Although these cutting-edge technologies virtually are becoming cheaper by the minute, their current price tags still make them too impractical to employ in the global South — where they are needed most. This is yet another example of the problem with trying to translate “smart cities” to less-wealthy nations.
Anyone who has seen the otherworldly images of Beijing’s denizens donning air pollution masks to safely walk China’s capital can see how air pollution poses a growing threat to emerging economies. Air pollution in China contributed to 1.2 million premature deaths in 2010, representing a loss of 25 million years of healthy life, according to analysis by the Global Burden of Disease Study.
And it’s not just China — Brazil, India, Russia, as well as several other countries in Latin America, Asia and sub-Saharan Africa face deteriorating air quality as their economies grow.
Sensors won’t solve everything, but they can help. A low-cost device called Clarity, created by students at the University of California at Berkeley, clips to your bag or belt with a carabiner and periodically samples surrounding air as the wearer travels. A small optic scanner identifies pollutant particles.
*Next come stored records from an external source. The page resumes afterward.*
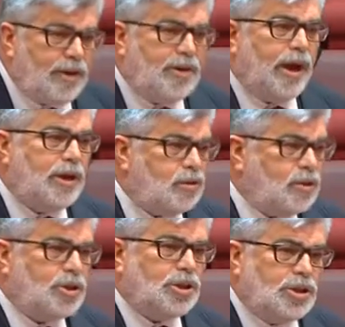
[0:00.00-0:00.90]

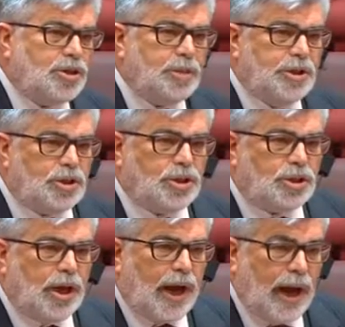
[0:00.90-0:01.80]
dangerous these
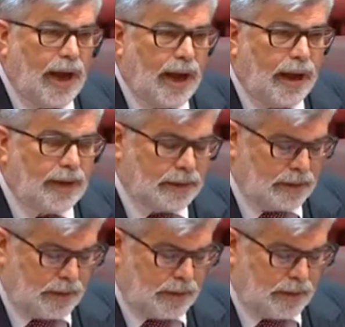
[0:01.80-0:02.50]
measures are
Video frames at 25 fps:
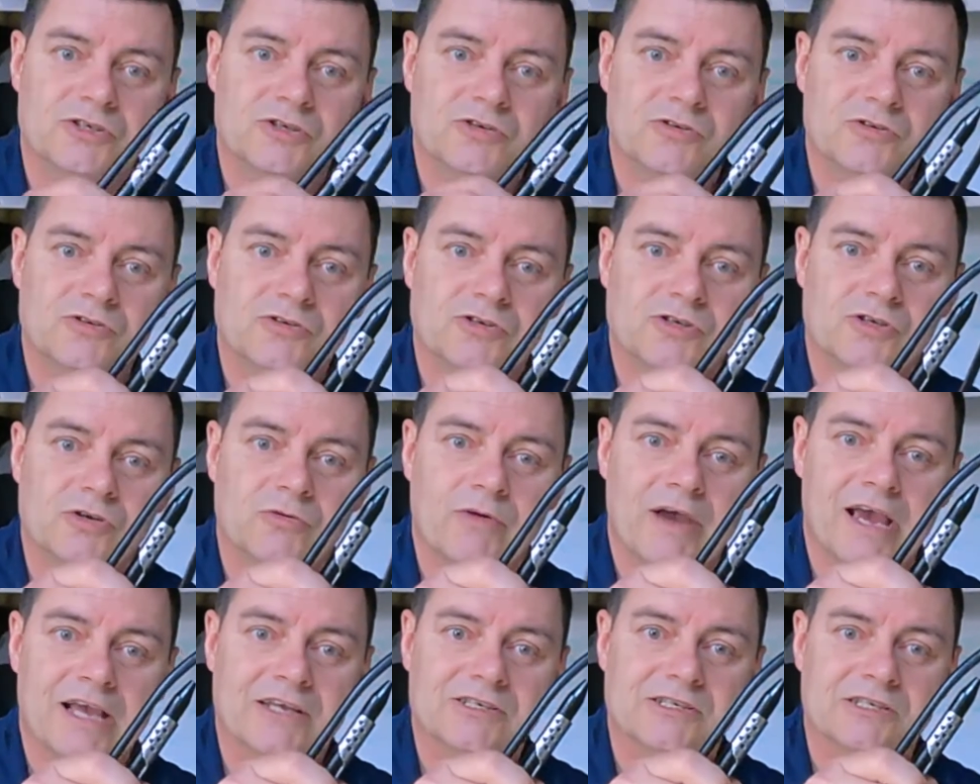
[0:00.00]
used
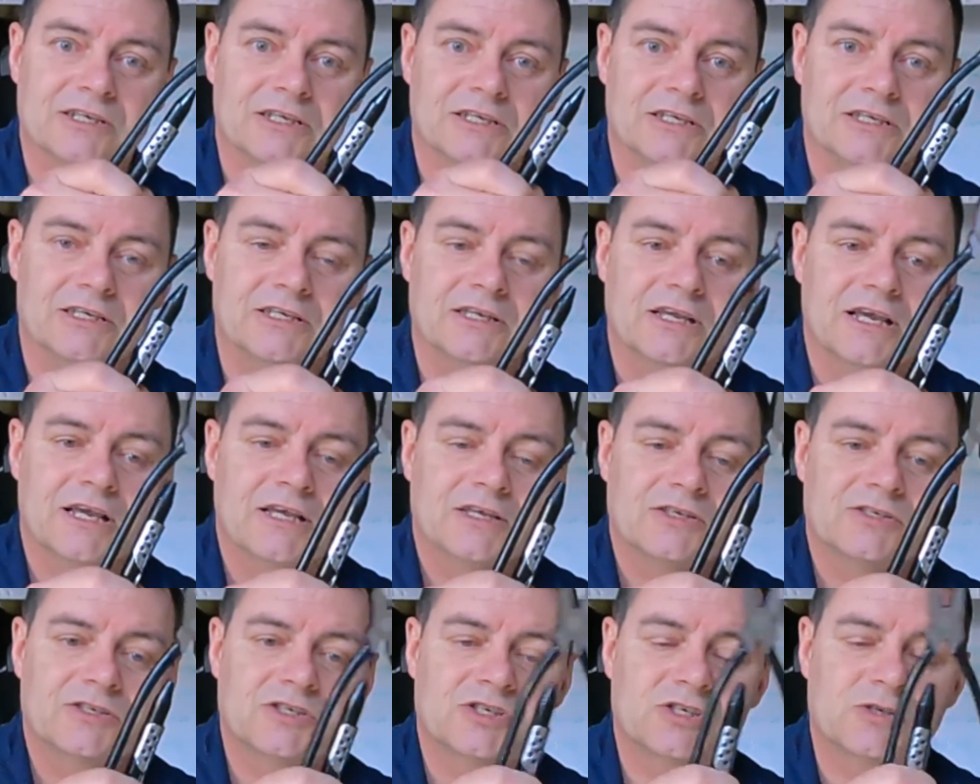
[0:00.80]
to actually
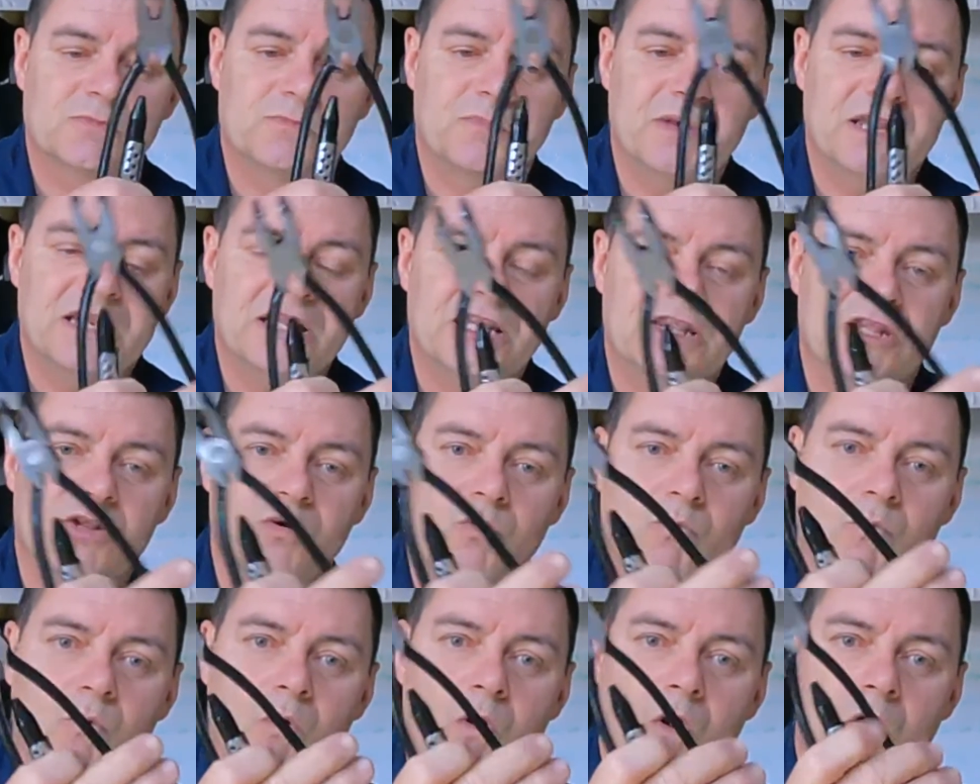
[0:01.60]
spin the
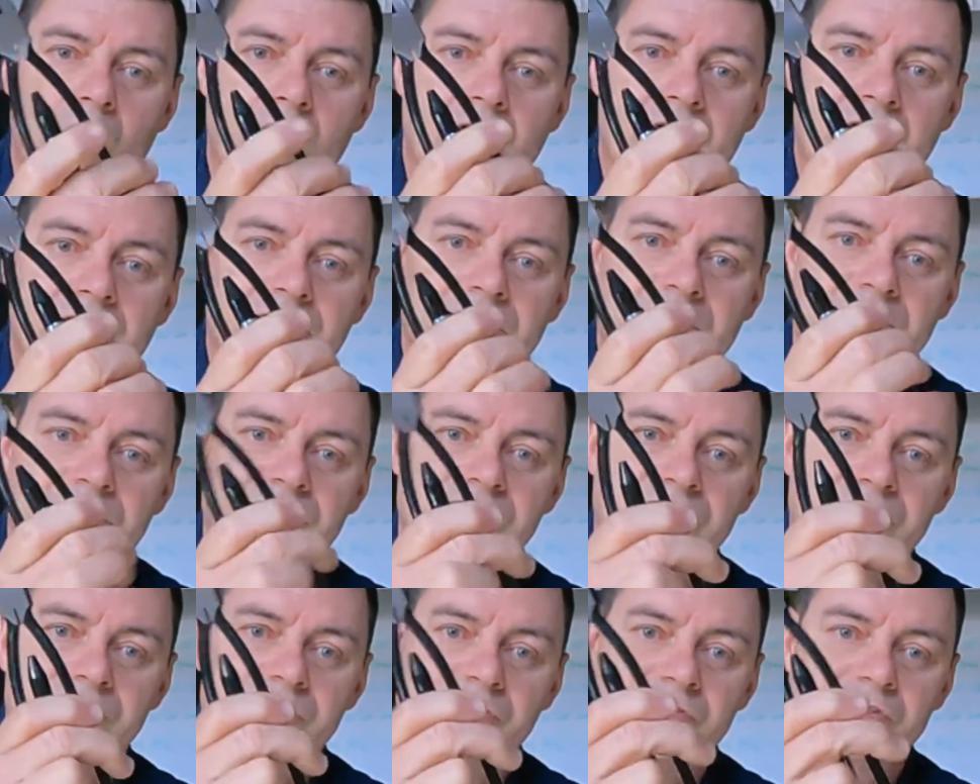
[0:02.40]
wire that
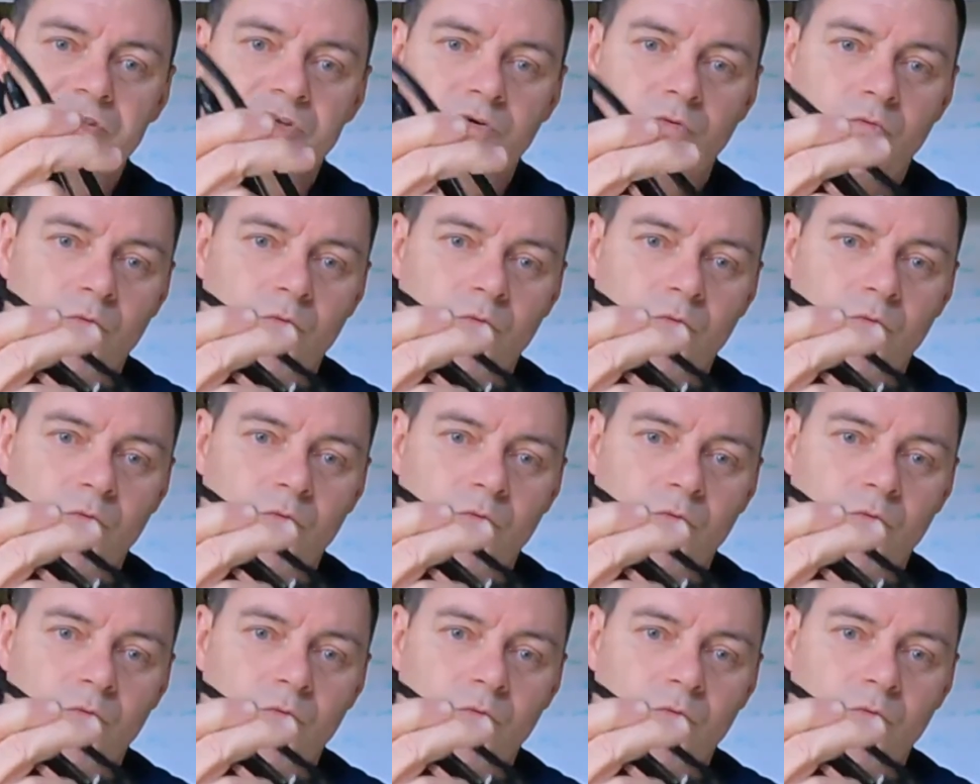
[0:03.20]
is used to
The tech is designed to make it possible to monitor air quality at the macro level in some of the world's less wealthy but heavily polluted regions.
Air quality in the U.S. is a mixed bag
The United States has much better air quality than decades ago — thanks in no small part to the Clean Air Act — but nearly 138.5 million Americans, or around 44 percent of the nation, still live where pollution levels are too often dangerous to breathe, according to the American Lung Association’s State of the Air 2015.
The report showed mixed progress in improving the nation’s air quality. Although many cities experienced strong improvement, several others suffered worse episodes of unhealthy air.
And all of this air pollution creates significant health, environmental and economic impacts, the EPA stated. Air pollution is tied to higher rates of respiratory problems such as asthma, more birth defects and increased cancer risks.
The environment can be damaged from air pollution when toxic air pollutants and the chemicals that form acid rain and ground-level ozone can harm trees, crops, wildlife, lakes and other bodies of water.
Even the economy can be adversely affected by air pollution, when pollution-related illness dampers worker productivity and agricultural crop and commercial forest yields are reduced.